Aboubakar slotted the first penalty to the right side of the goal in the 40th minute and the second to the left side in the third minute of first-half injury time.
It left a large crowd at Olembe Stadium in Yaounde sighing with relief after they'd waited out two delays lasting three years before the African Cup finally came to their Central African country. Cameroon's long-serving 88-year-old President Paul Biya smiled broadly at the end.
Cameroon was stripped of the 2019 tournament because of problems with its preparations and saw its 2021 hosting delayed a year because of the virus.
It seemed the wait wouldn't be worth it when Gustavo Sangaré volleyed Burkina Faso into the lead in the 24th minute. He ran off pounding his chest in celebration. Cameroon fans had their heads in their hands.
But Burkina Faso lost the lead with two reckless pieces of defending in the closing minutes of the first half.
Burkina Faso captain Bertrand Traoré barged into André-Frank Zambo Anguissa to give Cameroon its first penalty, which was only awarded after referee Mustapha Ghorbal consulted VAR.
VAR is being used in all games at the African Cup for the first time.
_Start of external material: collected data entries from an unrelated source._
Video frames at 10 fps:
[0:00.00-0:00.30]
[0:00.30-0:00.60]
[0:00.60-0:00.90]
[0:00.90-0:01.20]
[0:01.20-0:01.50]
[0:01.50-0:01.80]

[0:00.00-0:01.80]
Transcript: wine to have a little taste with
It was used from the quarterfinals onward at the last one.
Soon after, Issoufou Dayo mistimed a sliding tackle to foul Nouhou Tolo and Aboubakar kept his cool for a second time.
VAR was also pivotal in the second Group A game on the opening day, where Cape Verde beat Ethiopia 1-0, also at Olembe. Referee Hélder Martins Rodrigues de Carvalho gave Ethiopia defender Yared Bayeh a yellow card for a foul on striker Júlio Tavares but changed that to red in the 12th minute after consulting VAR. Tavares headed in Cape Verde's goal right on halftime.
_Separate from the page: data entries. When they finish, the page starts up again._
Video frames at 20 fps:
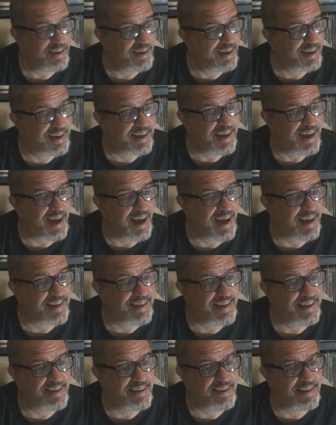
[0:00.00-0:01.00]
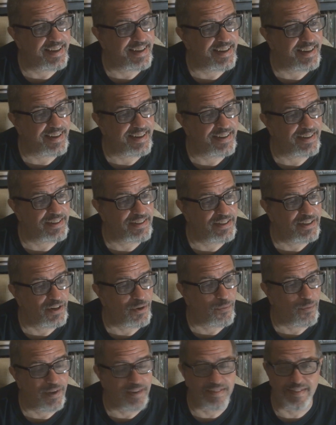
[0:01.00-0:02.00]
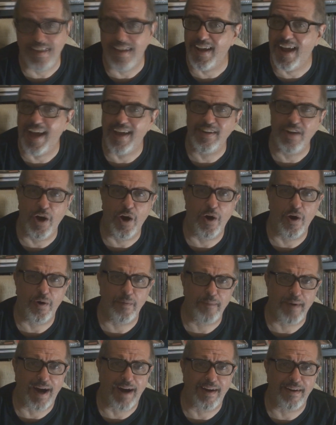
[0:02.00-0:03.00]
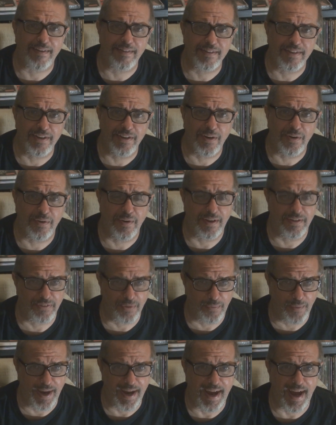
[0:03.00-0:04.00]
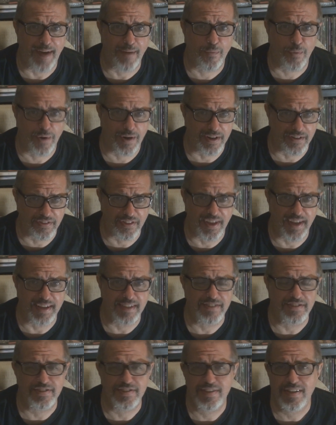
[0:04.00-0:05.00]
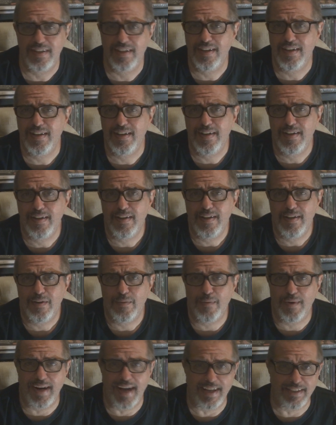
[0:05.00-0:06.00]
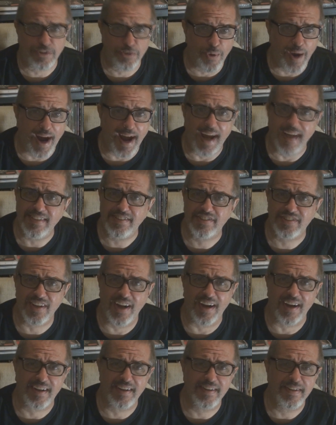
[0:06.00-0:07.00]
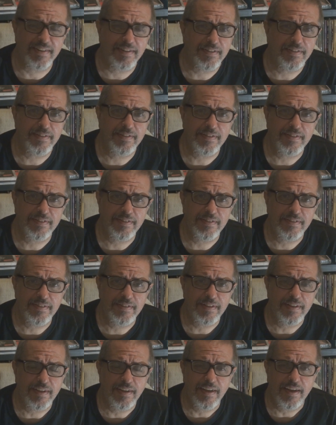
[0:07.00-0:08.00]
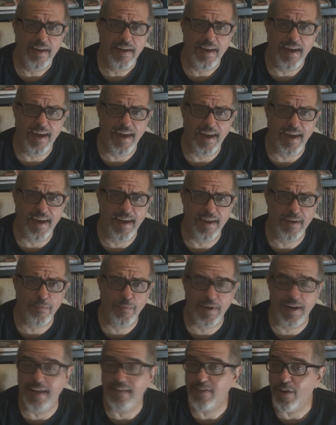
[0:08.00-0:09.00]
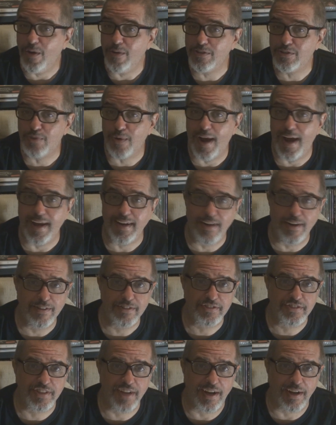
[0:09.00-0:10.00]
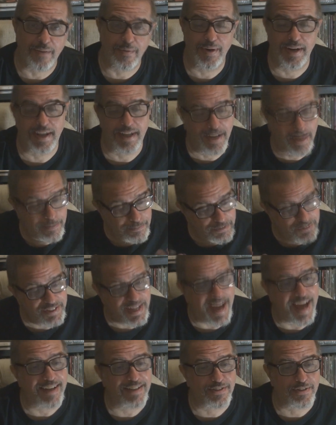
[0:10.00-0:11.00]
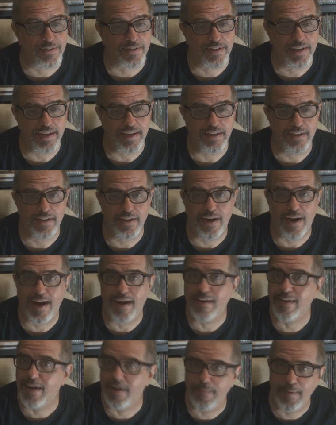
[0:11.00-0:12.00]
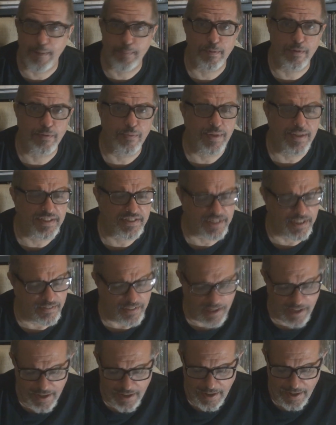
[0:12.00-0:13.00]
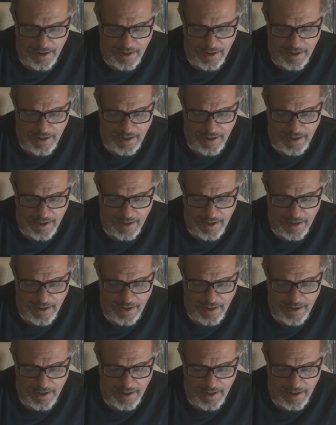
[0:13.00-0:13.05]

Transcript: it I uh, you know, one thing I know about, you know, the way I work things, when I try, I suck. And when I don't try, I don't suck. When it comes naturally, you know, I'll come up with witty stuff.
The tournament officially opened a few hours earlier at the newly rebuilt Olembe Stadium with a burst of color as dancers wearing red, green, yellow, white and blue costumes performed in the middle of the field during a short opening ceremony. Some of them wore masks in matching colors, a reminder that Africa's monthlong soccer showpiece is going ahead amid a global surge in virus cases driven by the omicron variant.
A computer-generated image of a giant lion walked across the top of the stadium roof as the ceremony began, a nod to Cameroon’s team, known as the “Indomitable Lions.” Red, green and yellow smoke — the colors of Cameroon’s flag — burst from a huge replica of the trophy to end the celebrations marking Cameroon's biggest sporting moment since last hosting the African Cup 50 years ago.
FIFA President Gianni Infantino attended, as did Biya, who has been president of Cameroon since 1982. Biya didn’t wear a mask and neither did many of the soccer supporters.
The 60,000-seat stadium was nearly full for the Cameroon game, even after organizers introduced a last-minute restriction that only fully vaccinated fans with proof of recent negative virus tests will be allowed into stadiums for any of the 52 games. Attendances are also capped at 80% of stadium capacity for games involving the home team, and 60% for other games.
The tournament will still be hard-pressed to avoid being regularly disrupted by infections and outbreaks given that so many of the 24 teams have had virus cases in the buildup.
“Today, by all of us being here, it shows that we believe in ourselves, that we believe in the people of Cameroon and we believe in the people of Africa,” Confederation of African Football President Patrice Motsepe said at the ceremony. He said it would be the best African Cup ever.
Yet this African Cup has been the target of more skepticism than most. There were rumors that it was going to be postponed again, while European clubs have expressed concerns that the health protocols won’t be sufficient to protect their African players. CAF rejected the criticism and pressed ahead.
“The people of Cameroon are showing the rest of Africa, the rest of the world, that we can host a successful...” Motsepe said, before the cheers of the crowd prevented him finishing his sentence.